Je ne veux bien entendu pas dire par là que toutes les personnes qui votent à l’extrême droite sont des personnes haineuses. J’en connais suffisamment, y compris des personnes proches, y compris des personnes que je respecte, que j’aime et que j’admire, pour savoir que ce n’est pas le cas. Mais, consciemment ou inconsciemment, c’est un programme de haine qui est soutenu. Pourquoi des personnes non haineuses voteraient-elles pour un programme haineux ? Pour moi, la réponse est simple : la peur. L’impression d’être rendues petites ou rendus petits, fragiles, mises et mis en danger par une situation devenue hors de contrôle.

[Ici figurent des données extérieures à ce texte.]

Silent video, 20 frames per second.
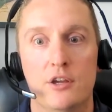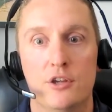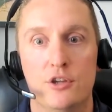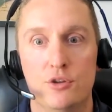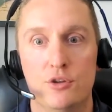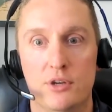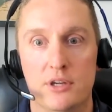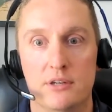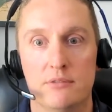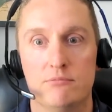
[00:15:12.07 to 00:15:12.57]

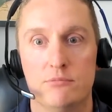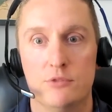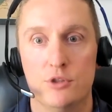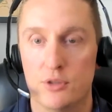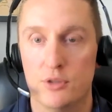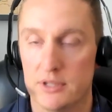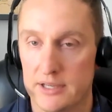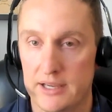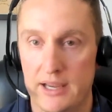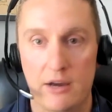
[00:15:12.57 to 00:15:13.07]
you can
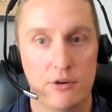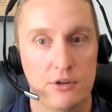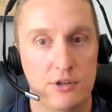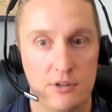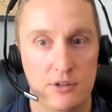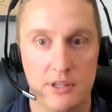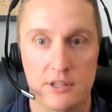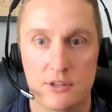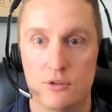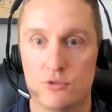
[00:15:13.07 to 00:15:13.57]

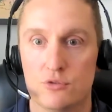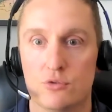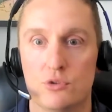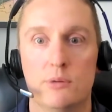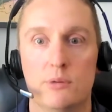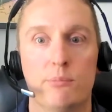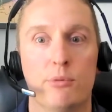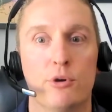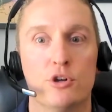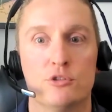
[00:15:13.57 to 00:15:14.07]
calculate those
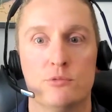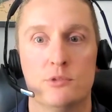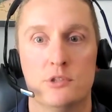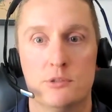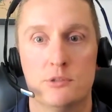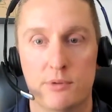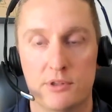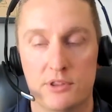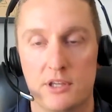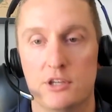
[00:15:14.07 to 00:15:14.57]

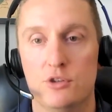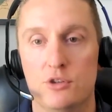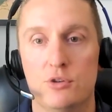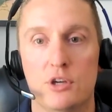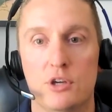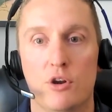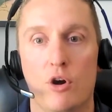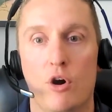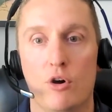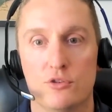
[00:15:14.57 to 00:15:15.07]
reimbursements, but then you
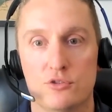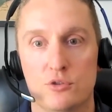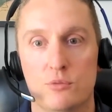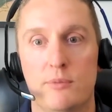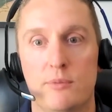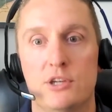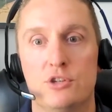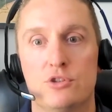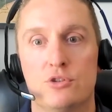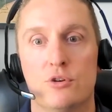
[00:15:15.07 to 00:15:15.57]
can also
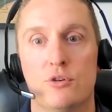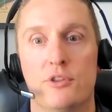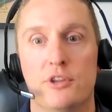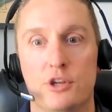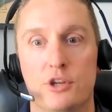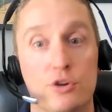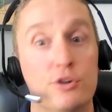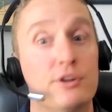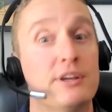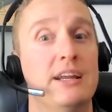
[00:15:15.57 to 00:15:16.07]
make sure
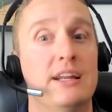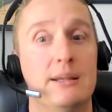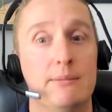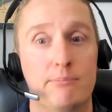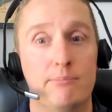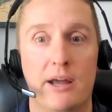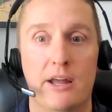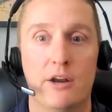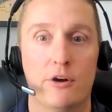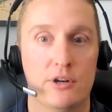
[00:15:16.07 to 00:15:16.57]
that you're getting
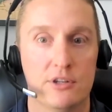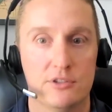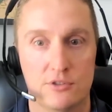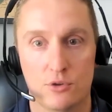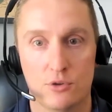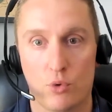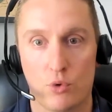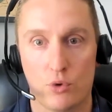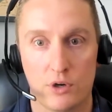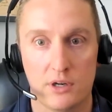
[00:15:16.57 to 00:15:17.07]
better as
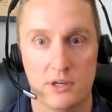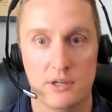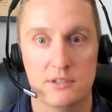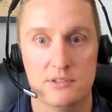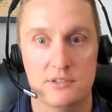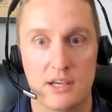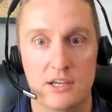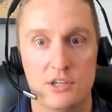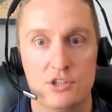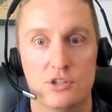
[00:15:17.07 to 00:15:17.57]
an
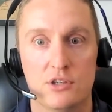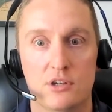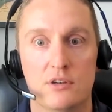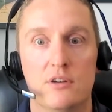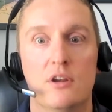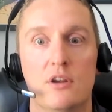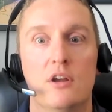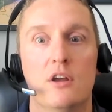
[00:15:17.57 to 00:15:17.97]
organization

Comment ne pas avoir peur en effet, quand l’individualisme érode nos solidarités et protections traditionnelles ? Comment ne pas avoir peur, quand les économies européennes semblent à bout de souffle ? Comment ne pas avoir peur, quand les menaces de guerre nucléaire, que l’on pensait remisées dans les livres d’histoire, refont surface ? Comment ne pas avoir peur, quand le changement climatique et l’effondrement de la biodiversité paraissent effacer la possibilité même d’un avenir ? Comment ne pas avoir peur quand certains médias, comme une récente commission parlementaire l’a montré, organisent la peur en mettant en avant consciemment des narratifs anxiogènes et mensongers ? Face à toutes ces peurs, il est rassurant de chercher et de trouver des boucs émissaires, ou de se replier sur notre identité, ou encore d’idolâtrer le passé (« rendre sa grandeur à l’Amérique » ; « la France revient ») jusqu’à le transformer en nouveau Veau d’or. Or une idole demande des sacrifices… Ainsi, la haine est déguisée en amour, et celles et ceux qui votent par amour de leurs proches pour qui ils et elles ont peur votent sans s’en rendre compte pour la haine de celles et ceux qui sont plus loin.

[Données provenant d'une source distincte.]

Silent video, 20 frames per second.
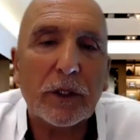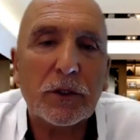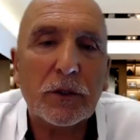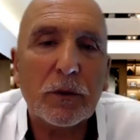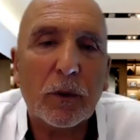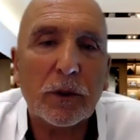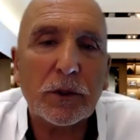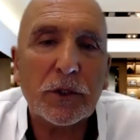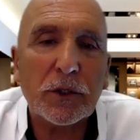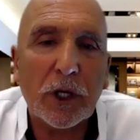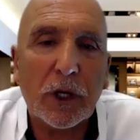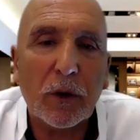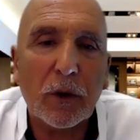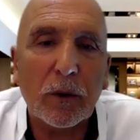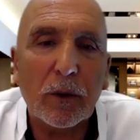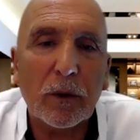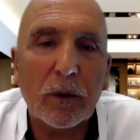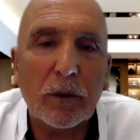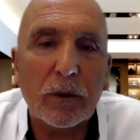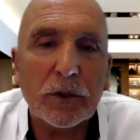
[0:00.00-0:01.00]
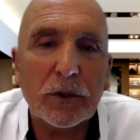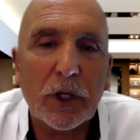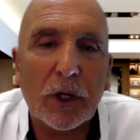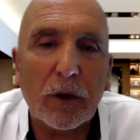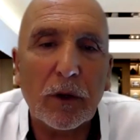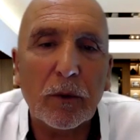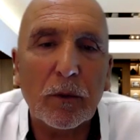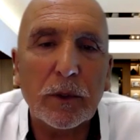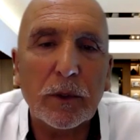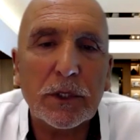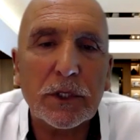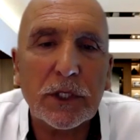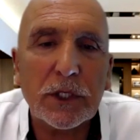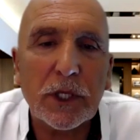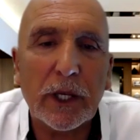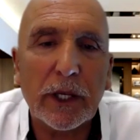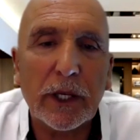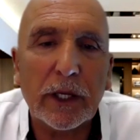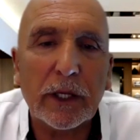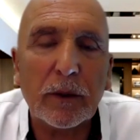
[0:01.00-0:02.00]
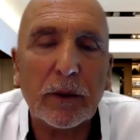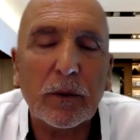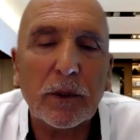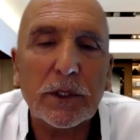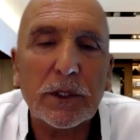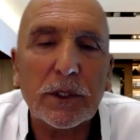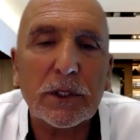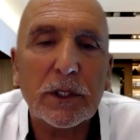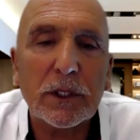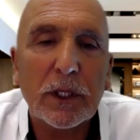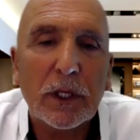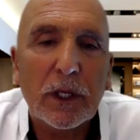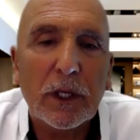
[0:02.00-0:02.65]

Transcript: what Joel was saying was,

Mais face à ces peurs légitimes, il existe une autre réponse que la haine. Une réponse chrétienne : l’espérance. Quand nous lisons la Bible, nous lisons l’histoire de dizaines de générations qui, comme la nôtre, eurent à affronter un monde terrifiant, chaque génération à sa manière. Nous lisons l’histoire de « petites gens », membre d’un « petit peuple ». Qui se souviendrait des Israélites sans la Bible ? Mais parce que Joseph était petit, il a été choisi. Parce que David était petit, il a été choisi. Parce qu’Israël était petit, il a été choisi. Oui, notre situation fait peur, mais nous ne sommes pas seules et seuls pour l’affronter. Le psalmiste pouvait chanter déjà que « quand je marche dans la vallée de l'ombre de la mort, je ne crains aucun mal, car tu es avec moi : ta houlette et ton bâton me rassurent » (Psaume 23, 4). Nous croyons en un Dieu qui prend le parti des faibles : alors, réjouissons-nous de notre faiblesse, portons-la en étendard !

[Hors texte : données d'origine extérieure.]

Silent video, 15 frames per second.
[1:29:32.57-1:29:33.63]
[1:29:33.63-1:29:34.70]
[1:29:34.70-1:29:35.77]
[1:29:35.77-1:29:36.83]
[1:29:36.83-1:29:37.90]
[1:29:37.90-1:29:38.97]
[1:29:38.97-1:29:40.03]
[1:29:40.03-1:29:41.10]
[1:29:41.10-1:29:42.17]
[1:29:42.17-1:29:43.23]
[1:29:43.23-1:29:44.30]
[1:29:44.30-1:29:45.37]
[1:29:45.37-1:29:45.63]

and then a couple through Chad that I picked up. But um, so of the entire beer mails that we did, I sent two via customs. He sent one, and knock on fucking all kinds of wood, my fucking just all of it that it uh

Face au mal, assurées et assurés par la promesse qui nous a été faite, nous pouvons répondre par le bien (Romains 12). Là où nous voudrions nous replier pour nous protéger, ouvrons-nous encore. Là où l’extrême droite nous pousse à faire revivre un passé qui n’a jamais existé, construisons en suivant les plans de l’Évangile le Royaume de Dieu, un Royaume qui non seulement est un idéal à poursuivre, mais aussi une manière de vivre pleinement aujourd’hui. Ancrés et ancrées, enracinés et enracinées dans la foi, l’espérance et l’amour (1 Corinthiens 13, 13), faibles par choix, nous serons fortes et forts, plus que tout ce que ce monde pourra nous faire affronter.


Notes

1 : On se souviendra ici que le protestantisme est une minorité religieuse, certes moins en danger que les deux autres principales minorités religieuses de France, l’islam et le judaïsme, mais tout de même. Marion Maréchal a ainsi pu laisser échapper en 2015 qu’elle mettait la Réforme protestante dans le même groupe que l’Occupation allemande ; qu’elle s’en soit excusée ensuite n’enlève rien à ce que cette « petite phrase » a révélé des idées de celle qui l’a prononcée.

2 : On se souviendra encore que le Rassemblement national a été fondé entre autres par un ancien SS (Pierre Bousquet) et un ancien milicien (François Brigneau) et que Marine Le Pen et Jordan Bardella sont conseillés par des anciens membres du « Groupe union défense », un groupuscule estudiantin néo-fasciste parisien.